9. Figures (e.g., SOM maps, dendrograms) would benefit from higher resolution, clearer legends, and annotations highlighting key findings. Adding a schematic workflow of the study process could improve reader comprehension.

10. Some sections contain redundant or overly long sentences. Tightening the writing, ensuring consistent terminology (e.g., STEEEP vs. STEEEPTM), and harmonizing KPI names across text, figures, and appendices would improve readability.

 

Author Response

  1. Reviewer #4 (clarity, parameters, managerial usefulness)

R4.1. “Explain how this study advances the literature; include a comparative table.”

Response. We made the contribution explicit (SOM on standardized STEEEP KPIs in a Spanish private network; 0/3/6‑month analysis) and added Table 2.

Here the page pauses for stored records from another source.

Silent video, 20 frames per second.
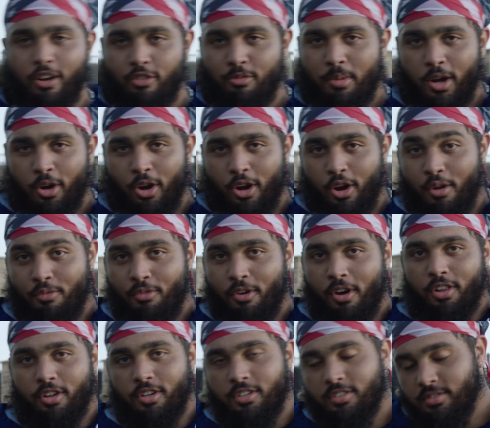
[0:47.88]
out to my
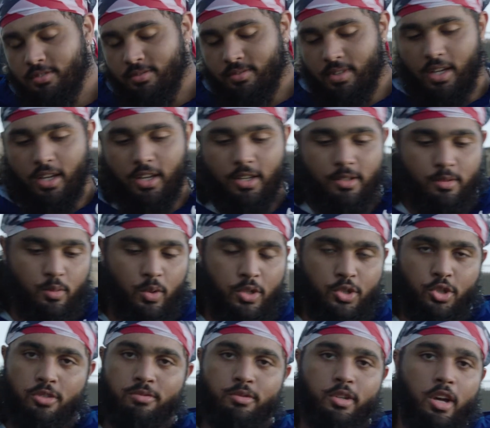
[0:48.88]
great-grandfather,
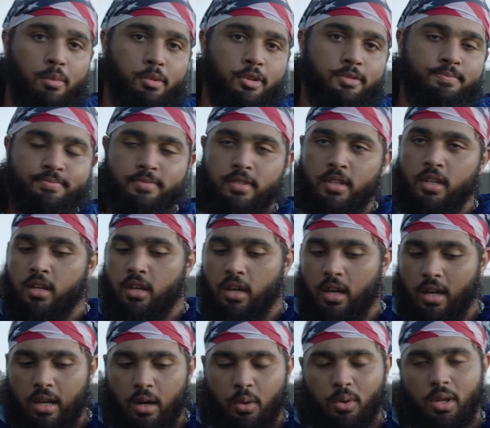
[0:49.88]
Richard Cummer,
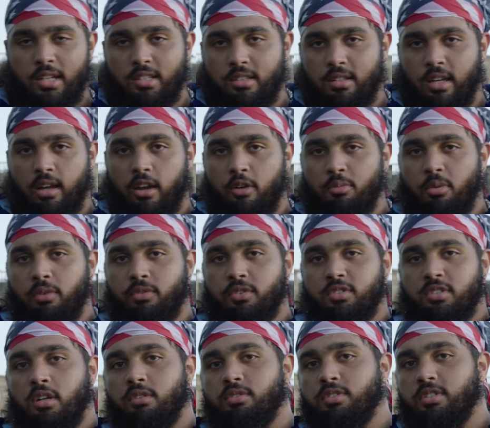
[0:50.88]
and I would like to thank everybody
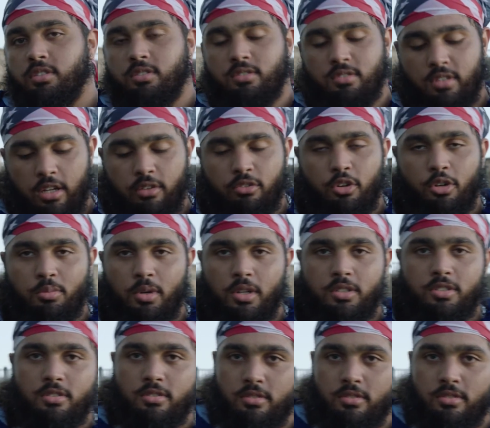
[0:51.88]
for service. Thank you very much.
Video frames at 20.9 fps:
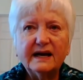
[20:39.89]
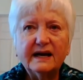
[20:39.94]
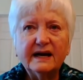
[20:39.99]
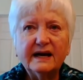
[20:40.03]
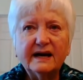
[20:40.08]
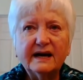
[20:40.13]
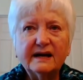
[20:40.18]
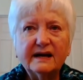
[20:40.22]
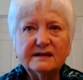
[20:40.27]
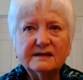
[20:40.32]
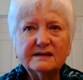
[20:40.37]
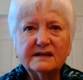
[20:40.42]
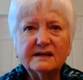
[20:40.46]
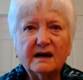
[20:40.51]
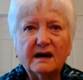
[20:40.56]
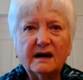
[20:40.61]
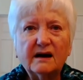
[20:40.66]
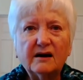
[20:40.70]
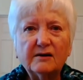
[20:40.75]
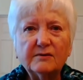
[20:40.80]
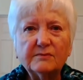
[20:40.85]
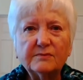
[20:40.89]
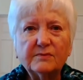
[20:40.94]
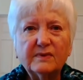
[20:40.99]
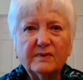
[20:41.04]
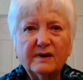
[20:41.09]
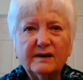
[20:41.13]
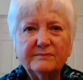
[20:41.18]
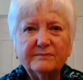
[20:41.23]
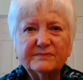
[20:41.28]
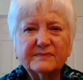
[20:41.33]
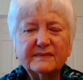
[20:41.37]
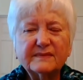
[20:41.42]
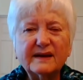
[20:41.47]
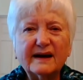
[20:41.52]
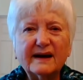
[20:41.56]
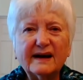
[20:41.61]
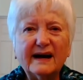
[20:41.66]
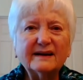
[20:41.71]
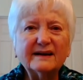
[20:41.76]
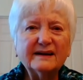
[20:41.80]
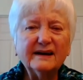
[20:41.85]
And
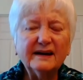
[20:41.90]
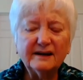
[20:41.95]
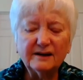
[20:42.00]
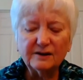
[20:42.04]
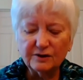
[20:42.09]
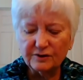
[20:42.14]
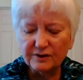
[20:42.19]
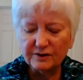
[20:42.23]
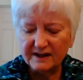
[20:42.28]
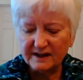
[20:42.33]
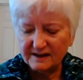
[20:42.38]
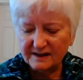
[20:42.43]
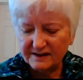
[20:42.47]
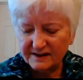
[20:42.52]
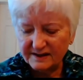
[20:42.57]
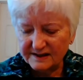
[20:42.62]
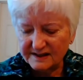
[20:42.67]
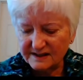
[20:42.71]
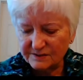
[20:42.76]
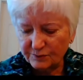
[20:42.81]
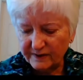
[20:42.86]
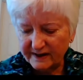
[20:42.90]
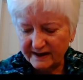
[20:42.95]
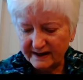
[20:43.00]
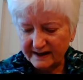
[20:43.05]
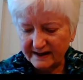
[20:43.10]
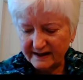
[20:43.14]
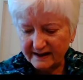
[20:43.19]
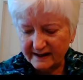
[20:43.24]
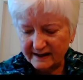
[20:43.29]
I kind of look at it this way,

Manuscript changes. Introduction and Discussion 4.3; Table 2.

R4.2. “Clear conceptual model in the introduction.”

Response. Figure 1 shows the end‑to‑end conceptual flow.

Manuscript changes. Introduction (Figure 1).

R4.3. “Details on the evaluation of 5 AI models before selecting SOM.”

Response. We added a qualitative comparison (SVM, LDA, RF, k‑NN, SOM) with criteria (accuracy, scalability, interpretability, efficiency) and provided SOM parameters for reproducibility.

Manuscript changes. Section 2.6.1 and Fig. S3.

R4.4. “Justify correlation threshold, imputation, outliers, and normalization.”

Response. We detail min‑max scaling for all KPIs; outliers at ±3 SD per hospital–KPI with references in health‑services practice; ≤10% temporal imputation with methodological rationale; and the ex‑post projection of the dependent financial variables onto the trained SOM.

Manuscript changes. Sections 2.4–2.6 (data quality and analytical approach).

R4.5. “Justify 3‑ and 6‑month lags.”

Response. We motivate the 0/3/6‑month horizons using operational/financial cycles and prior evidence of lagged effects; we retain these horizons throughout the analysis.

Manuscript changes. Section 2.6 (analytical approach) and 4.2–4.3 (discussion).

R4.6. “Managerial implications by cluster.”

Response. We enriched the Discussion with actions linked to the six SOM clusters (e.g., A: scheduling/occupancy; B: inpatient process/documentation; C: surgical quality/experience; D: urgent activity; E: accessibility/continuity; F: evaluation/consents).

Manuscript changes. Section 4.2 (implications) and 4.1–4.3.

R4.7. “Improve figures/captions; terminology consistency (STEEEP).”

Response. We increased resolution, clarified legends/annotations, and harmonized terminology and KPI names across text, figures, and supplement.

Manuscript changes. Figures 2–3 and Supplement; style review.